##### Recorded information
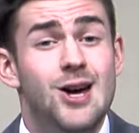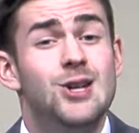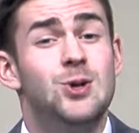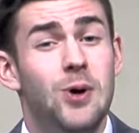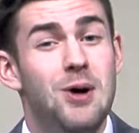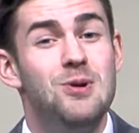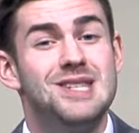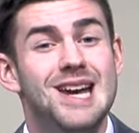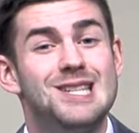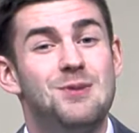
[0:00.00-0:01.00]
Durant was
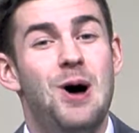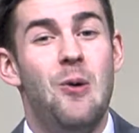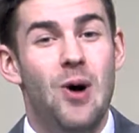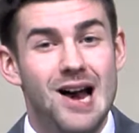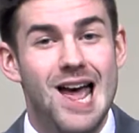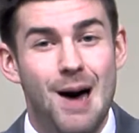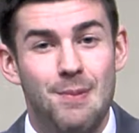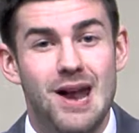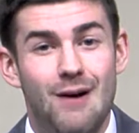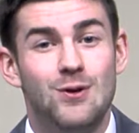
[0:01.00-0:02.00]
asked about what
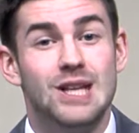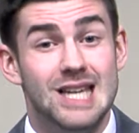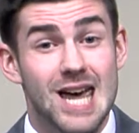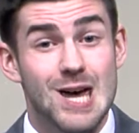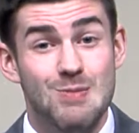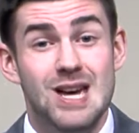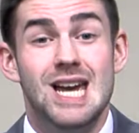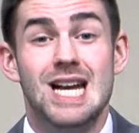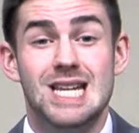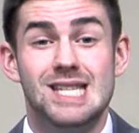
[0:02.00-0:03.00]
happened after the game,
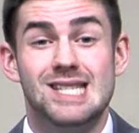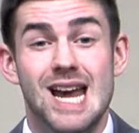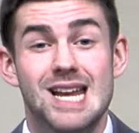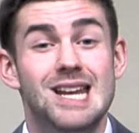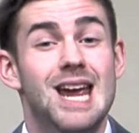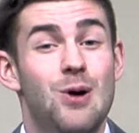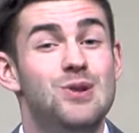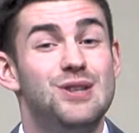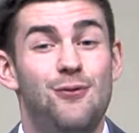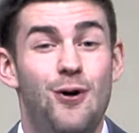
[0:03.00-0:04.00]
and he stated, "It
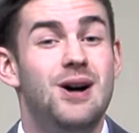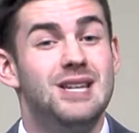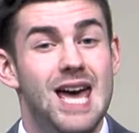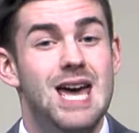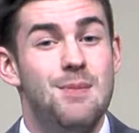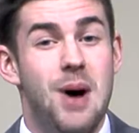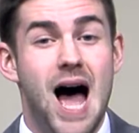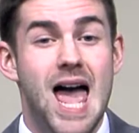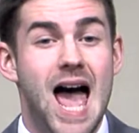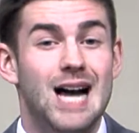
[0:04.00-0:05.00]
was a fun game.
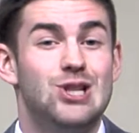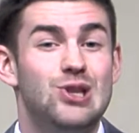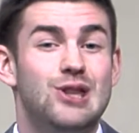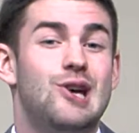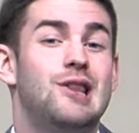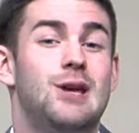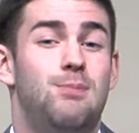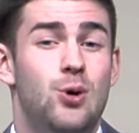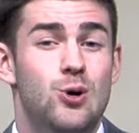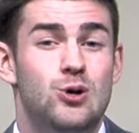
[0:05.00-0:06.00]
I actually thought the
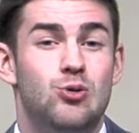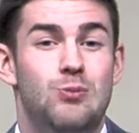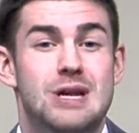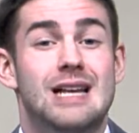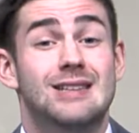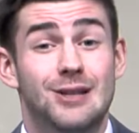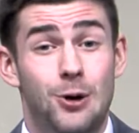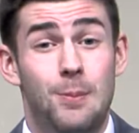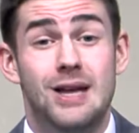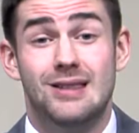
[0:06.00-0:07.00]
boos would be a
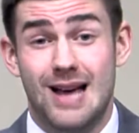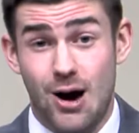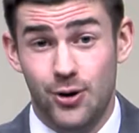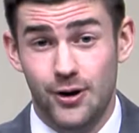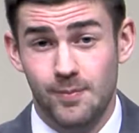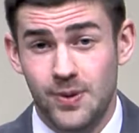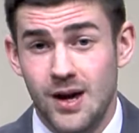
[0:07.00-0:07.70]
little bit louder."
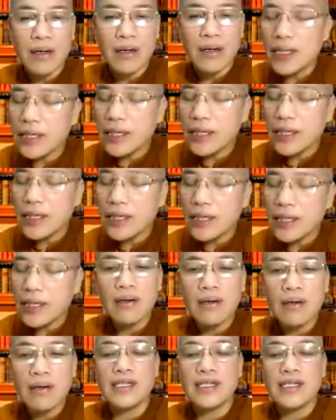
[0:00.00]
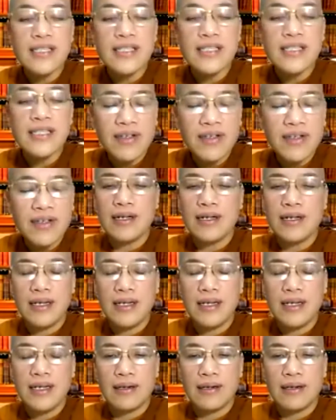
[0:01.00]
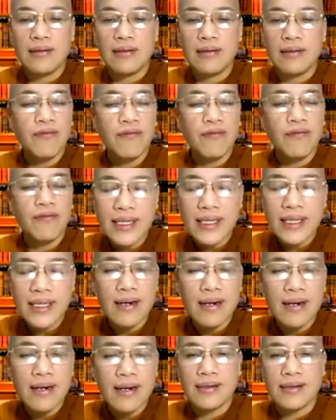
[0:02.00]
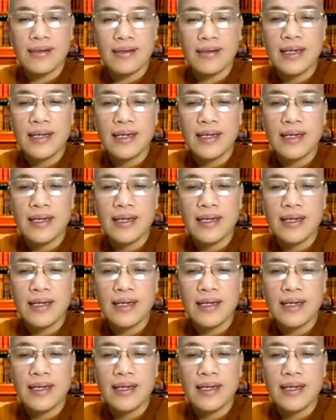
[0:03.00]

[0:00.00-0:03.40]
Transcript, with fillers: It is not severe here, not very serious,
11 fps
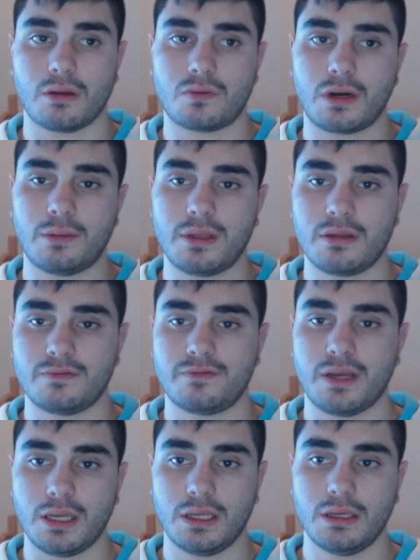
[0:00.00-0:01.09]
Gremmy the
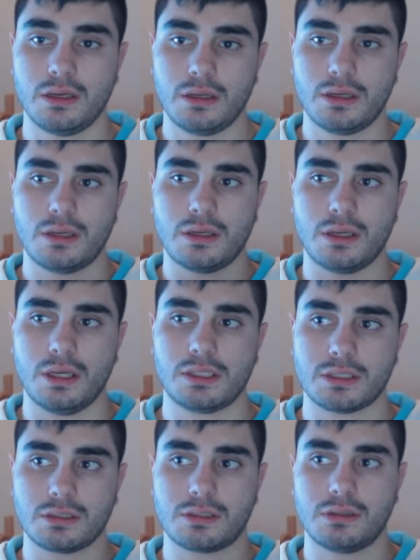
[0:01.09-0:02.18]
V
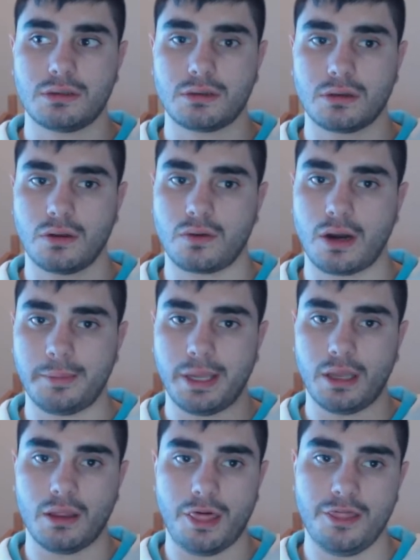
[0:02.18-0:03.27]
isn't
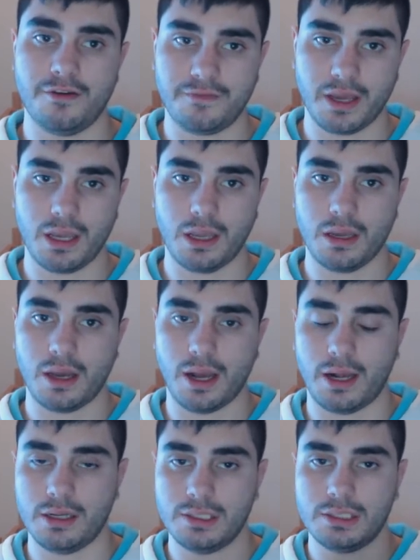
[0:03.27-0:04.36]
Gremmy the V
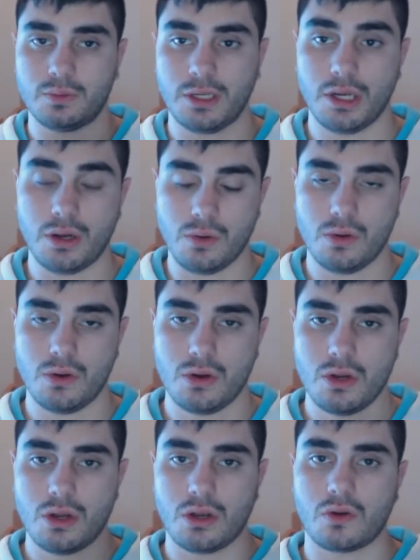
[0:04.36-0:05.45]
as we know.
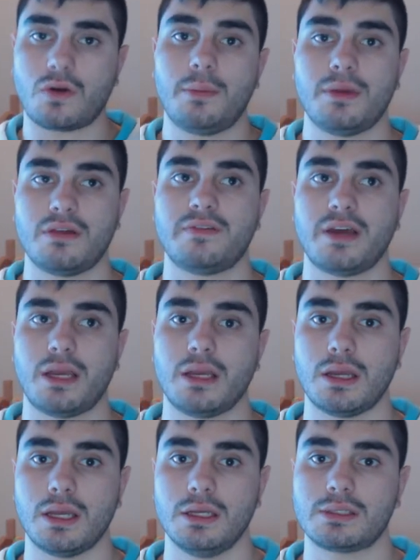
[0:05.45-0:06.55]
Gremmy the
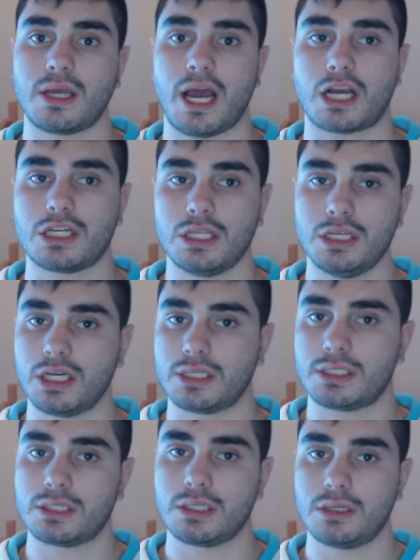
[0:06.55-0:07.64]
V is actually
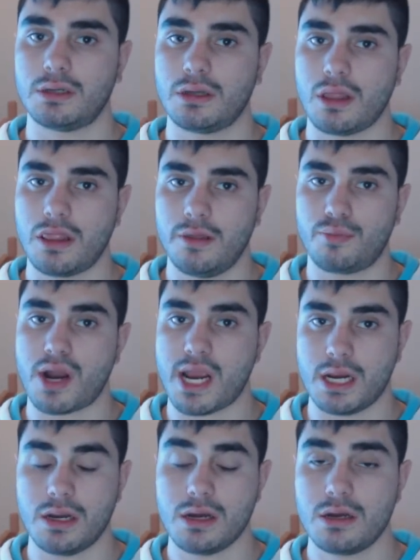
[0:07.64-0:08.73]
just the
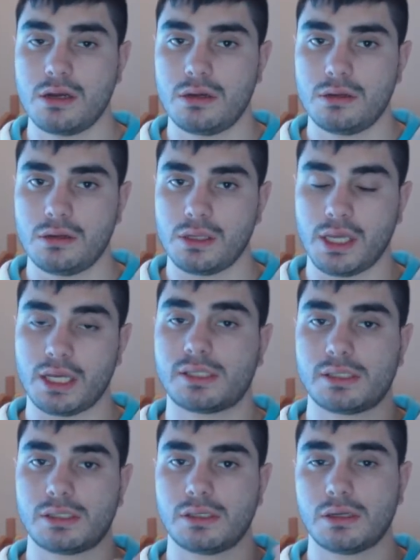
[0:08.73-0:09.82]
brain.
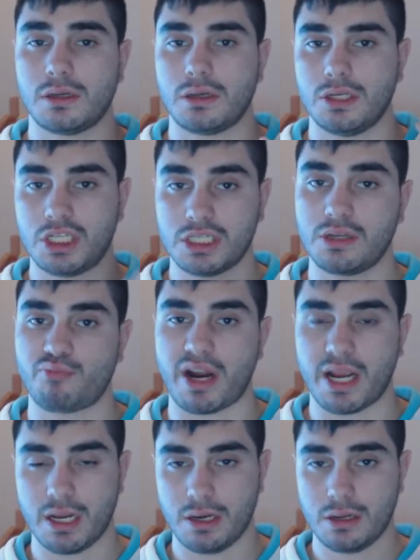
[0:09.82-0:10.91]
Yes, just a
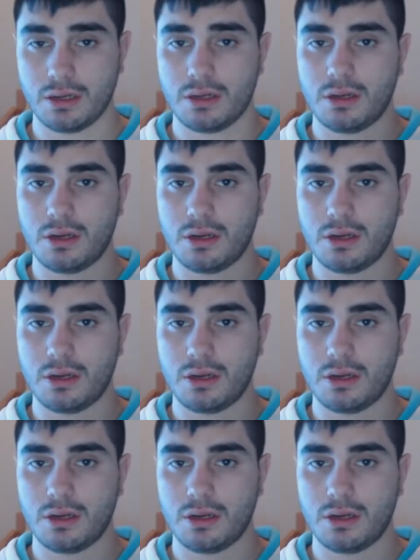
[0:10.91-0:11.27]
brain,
##########
Aim of the exercise:
Leave out the pictures. Transcribe the rest of the listing above exactly.

Answer section:
[0:00.00-0:01.00]
Durant was
[0:01.00-0:02.00]
asked about what
[0:02.00-0:03.00]
happened after the game,
[0:03.00-0:04.00]
and he stated, "It
[0:04.00-0:05.00]
was a fun game.
[0:05.00-0:06.00]
I actually thought the
[0:06.00-0:07.00]
boos would be a
[0:07.00-0:07.70]
little bit louder."
[0:00.00]
[0:01.00]
[0:02.00]
[0:03.00]

[0:00.00-0:03.40]
Transcript, with fillers: It is not severe here, not very serious,
11 fps
[0:00.00-0:01.09]
Gremmy the
[0:01.09-0:02.18]
V
[0:02.18-0:03.27]
isn't
[0:03.27-0:04.36]
Gremmy the V
[0:04.36-0:05.45]
as we know.
[0:05.45-0:06.55]
Gremmy the
[0:06.55-0:07.64]
V is actually
[0:07.64-0:08.73]
just the
[0:08.73-0:09.82]
brain.
[0:09.82-0:10.91]
Yes, just a
[0:10.91-0:11.27]
brain,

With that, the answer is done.